In order to become a pandemic human virus, the H5N1 strain would need to mutate to become easily passed from person to person. Scientists don’t know exactly what changes would allow the virus to make that deadly jump – but they hope to find some clues with new technologies that can assess viral genomes and proteins with greater accuracy than ever before.

Viruses infiltrate host cells by binding to specific sugar molecules coating the cell. Human and bird cells carry different sugars, so viruses that infect birds don’t usually infect humans.

However, viruses can evolve or swap genes – many of the deadliest human flu viruses of the last century have had bird flu genes. The 1918 flu virus, for example, was a bird virus that acquired the ability to infect human cells and killed 30 to 50 million people worldwide. The viruses behind other more recent flu pandemics were human strains that acquired a few bird virus genes, making them more infectious to people.

Scientists hope that by studying the unique characteristics of previous pandemic flu strains, they will be able to predict how the current strain could mutate to become more deadly to humans. They have zeroed in on the hemagglutinin protein (HA), a molecule that sits on the outside of the influenza virus. The protein binds to sugars and determines which cells the virus can infiltrate.

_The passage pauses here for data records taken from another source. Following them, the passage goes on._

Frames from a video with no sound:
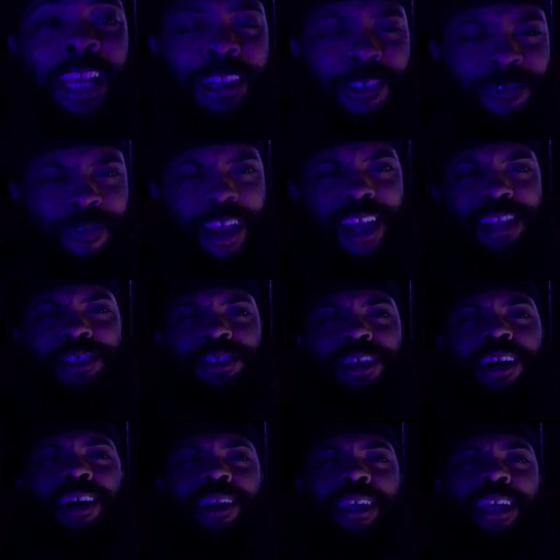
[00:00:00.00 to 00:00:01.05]
The fact that y'all
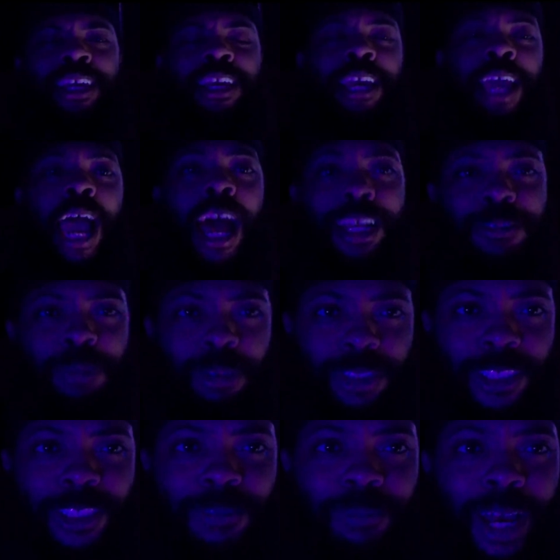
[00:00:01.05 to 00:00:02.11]
are here, I'm supposed
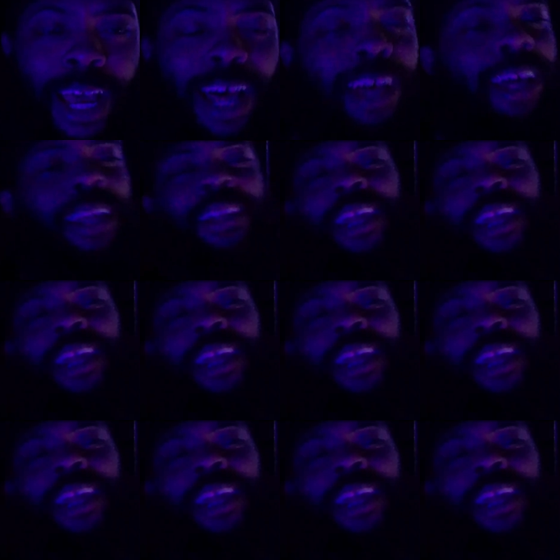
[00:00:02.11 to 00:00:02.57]
to smile?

In a Science paper published this month, researchers at The Scripps Research Institute in La Jolla, CA identified two mutations that could make the H5N1 virus more likely to infect human cells. “This a possible route by which the virus could…gain a foothold in the human population,” says Ian Wilson, the Scripps scientist who led the research. “But it’s not a doom or gloom story…I find it encouraging. Here’s a possible avenue by which the virus can make the switch, and we should look out for it.”

In previous research, the Scripps team tested how well the proteins from different viruses bind to human sugars, by using a new technology called a glycan microarray – a glass slide coated with the different kinds of sugars found in bird and human cells. They discovered that two small mutations in the protein from the 1918 flu strain transformed that virus from one that binds only to bird cells to one that binds only to human cells. Two other small changes in the strain from the 1968 pandemic had a similar effect.